Stiff resistance from a minimum of 12 villages in Meghalaya has cast a cloud on a 210 MW hydroelectric project on Umngot, considered India’s cleanest river.
The villages are near the border with Bangladesh within the East Khasi Hills district but the dam is proposed upstream within the adjoining West Jaintia Hills district.
The Meghalaya State Pollution control panel (MSPCB) had on Friday scheduled a public hearing for the project to be executed by the otherwise cash-strapped Meghalaya Energy Corporation Limited (MeECL).
Hundreds of people from quite a dozen villagers obstructed officers from conducting the general public hearing at Moosakhia in West Jaintia Hills district on Friday. The MSPCB officials faced an identical situation at Siangkhnai within the East Khasi Hills district on Thursday.

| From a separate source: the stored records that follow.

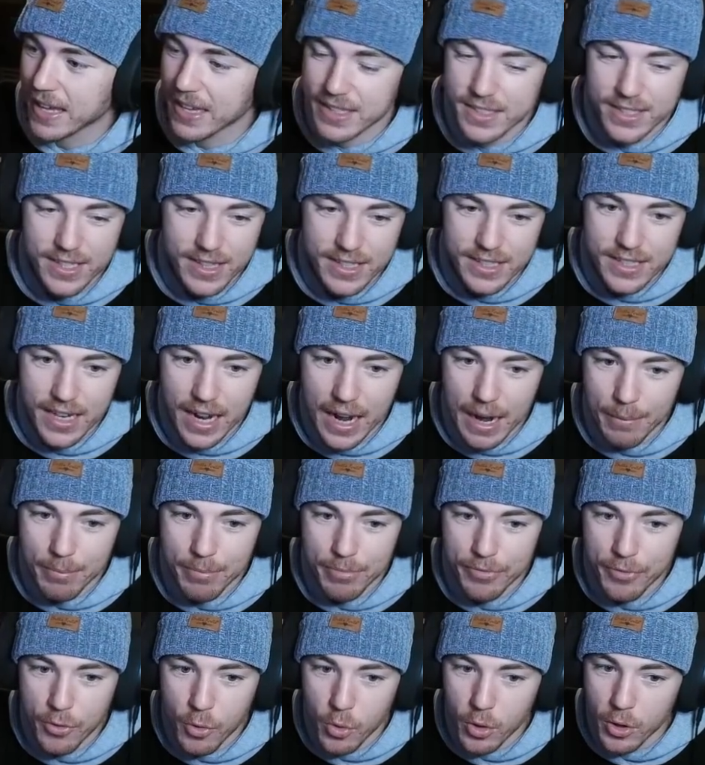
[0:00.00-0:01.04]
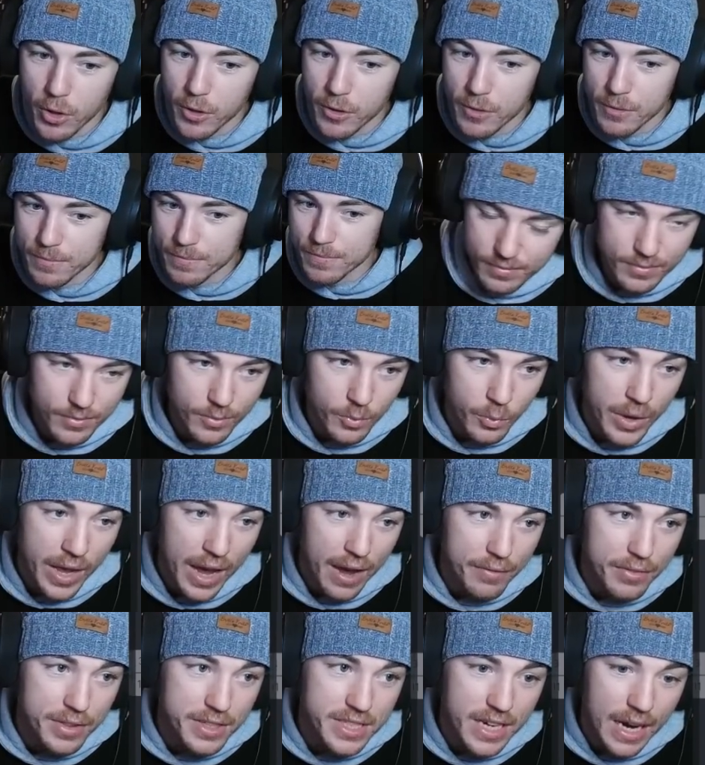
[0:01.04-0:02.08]
it to the top 4. We
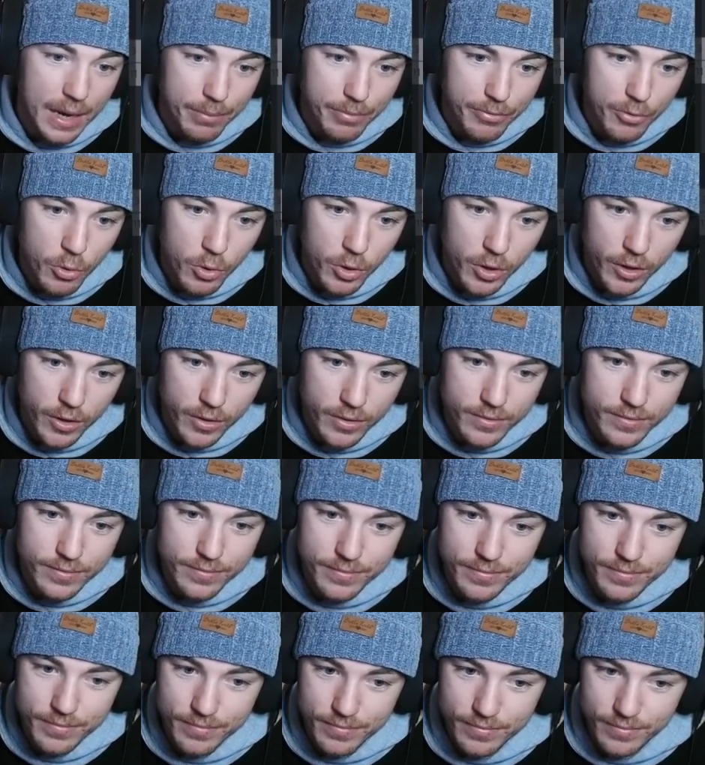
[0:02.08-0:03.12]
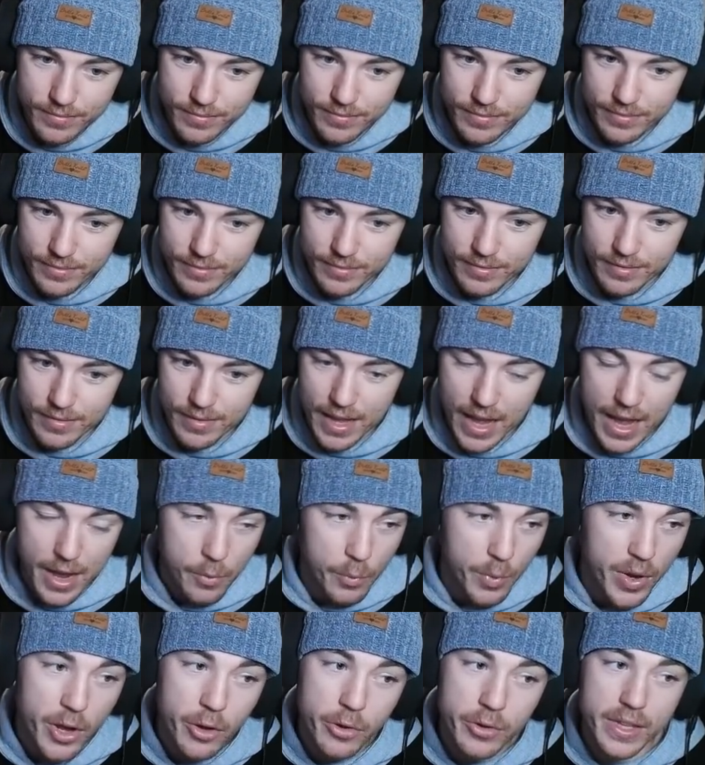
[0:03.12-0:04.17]
have the top 4. And
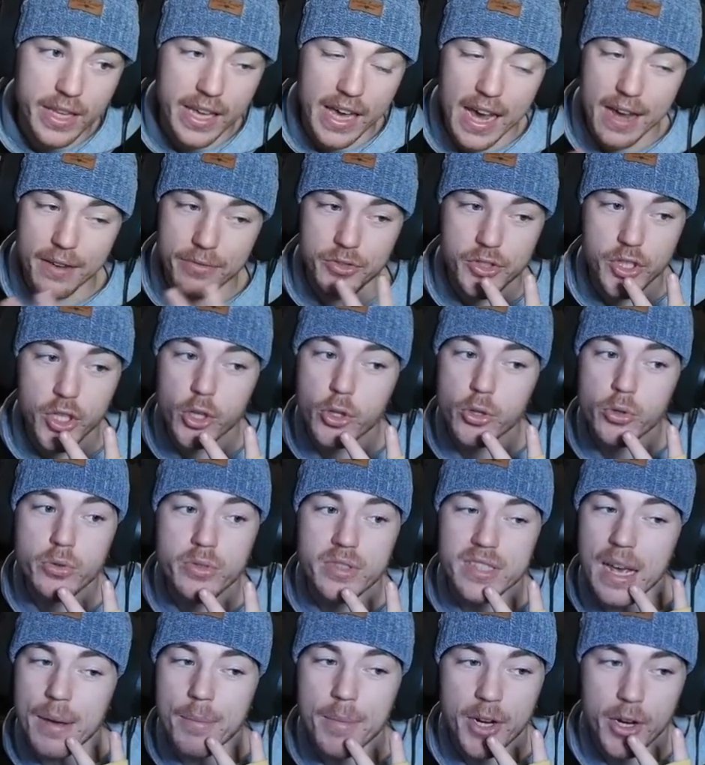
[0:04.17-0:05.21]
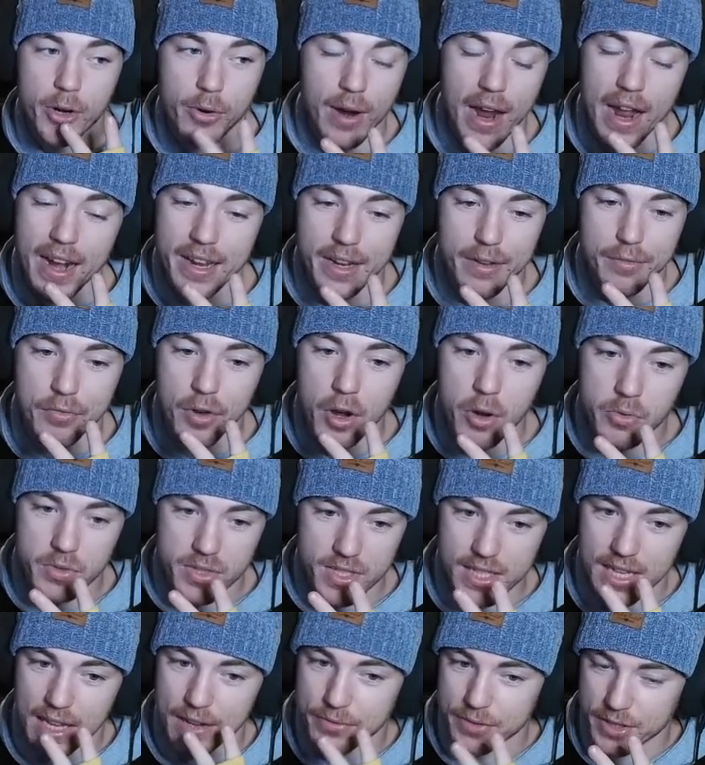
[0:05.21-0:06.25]
we only have 2 Democratic votes
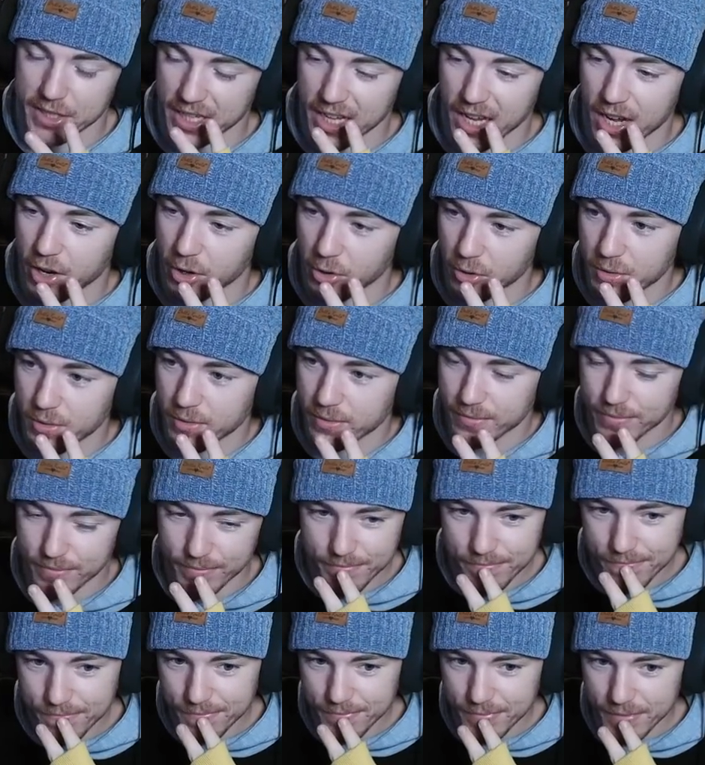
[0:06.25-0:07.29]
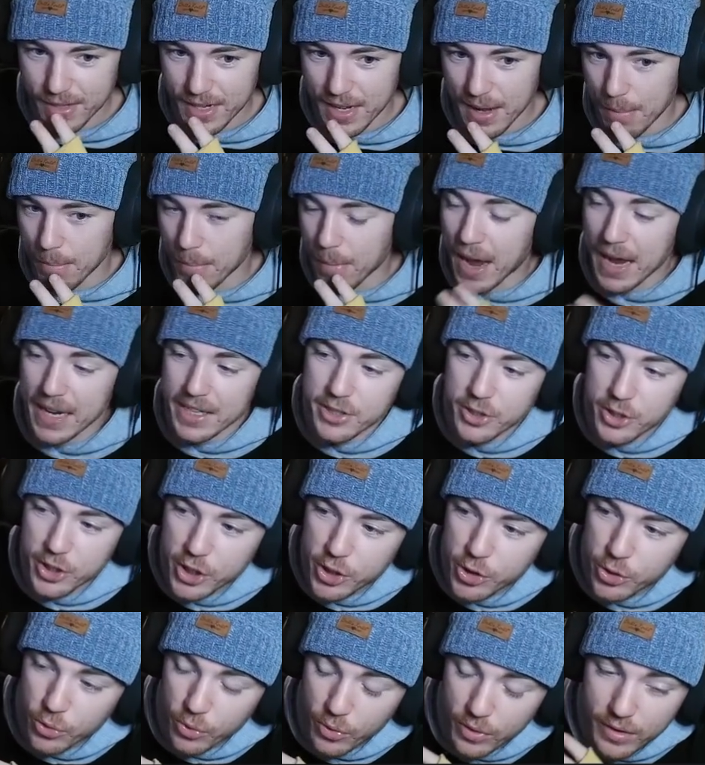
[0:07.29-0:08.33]
left to go. Mind
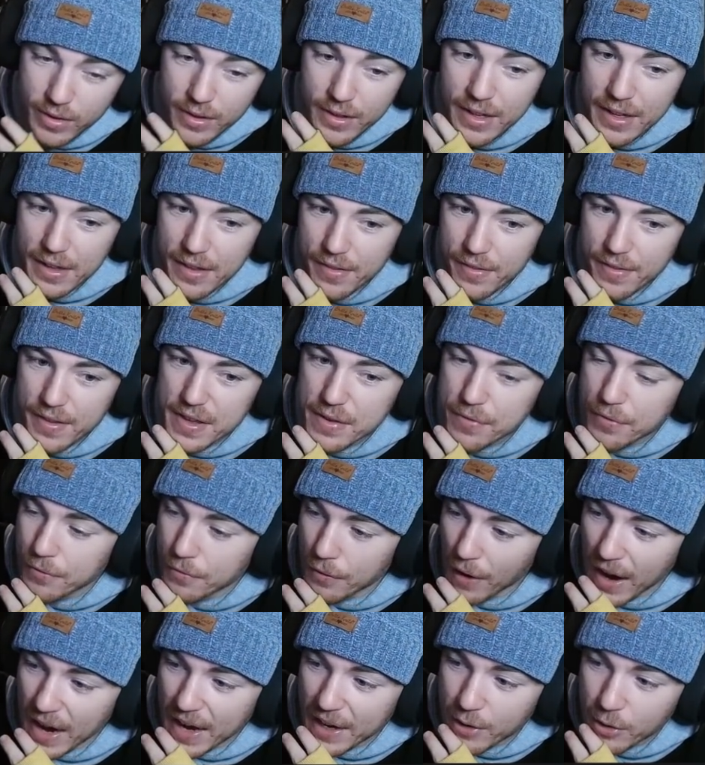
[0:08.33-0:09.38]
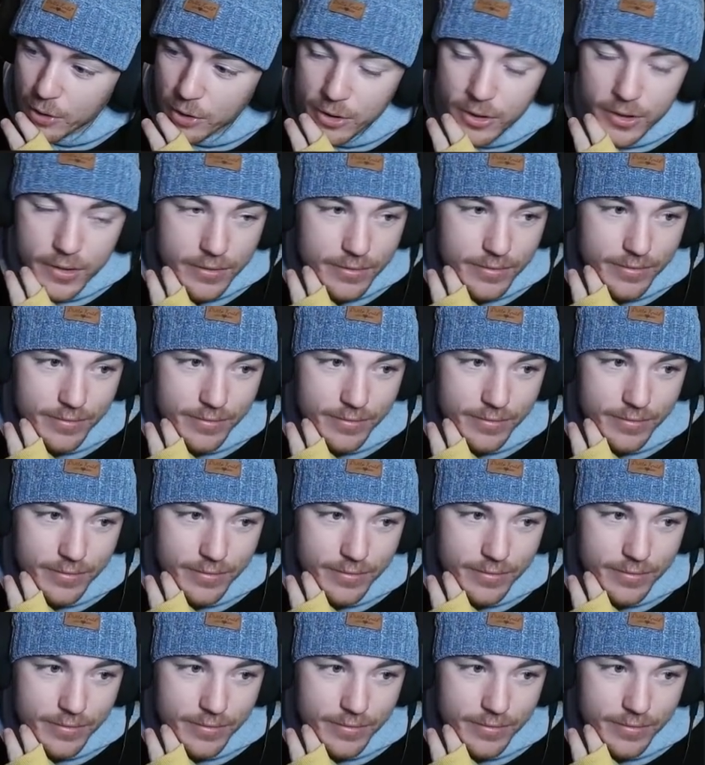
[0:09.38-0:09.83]
you, the final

“Everyone is against the mega-dam project as their livelihood depends on the river,”
Alan West Kharkongor, president of the Meghalaya Rural Tourism Forum, said.
The locals fear that the project, if executed, would cause irreparable losses by wiping out their areas from the tourism map, besides affecting many villages within the downstream areas hooked into the Umngot.
The project documents say people of 13 villages along the Umngot are likely to lose 296 hectares of land thanks to submergence if the dam comes up.
Not all villages are against the project, though. People of a minimum of four of them have mobilised support for the dam.
The Umngot river attracts many tourists to Dawki bordering Bangladesh. The water of the river is so clear that boats seem to rest on a crystal glass surface besides casting their shadows on the river bed.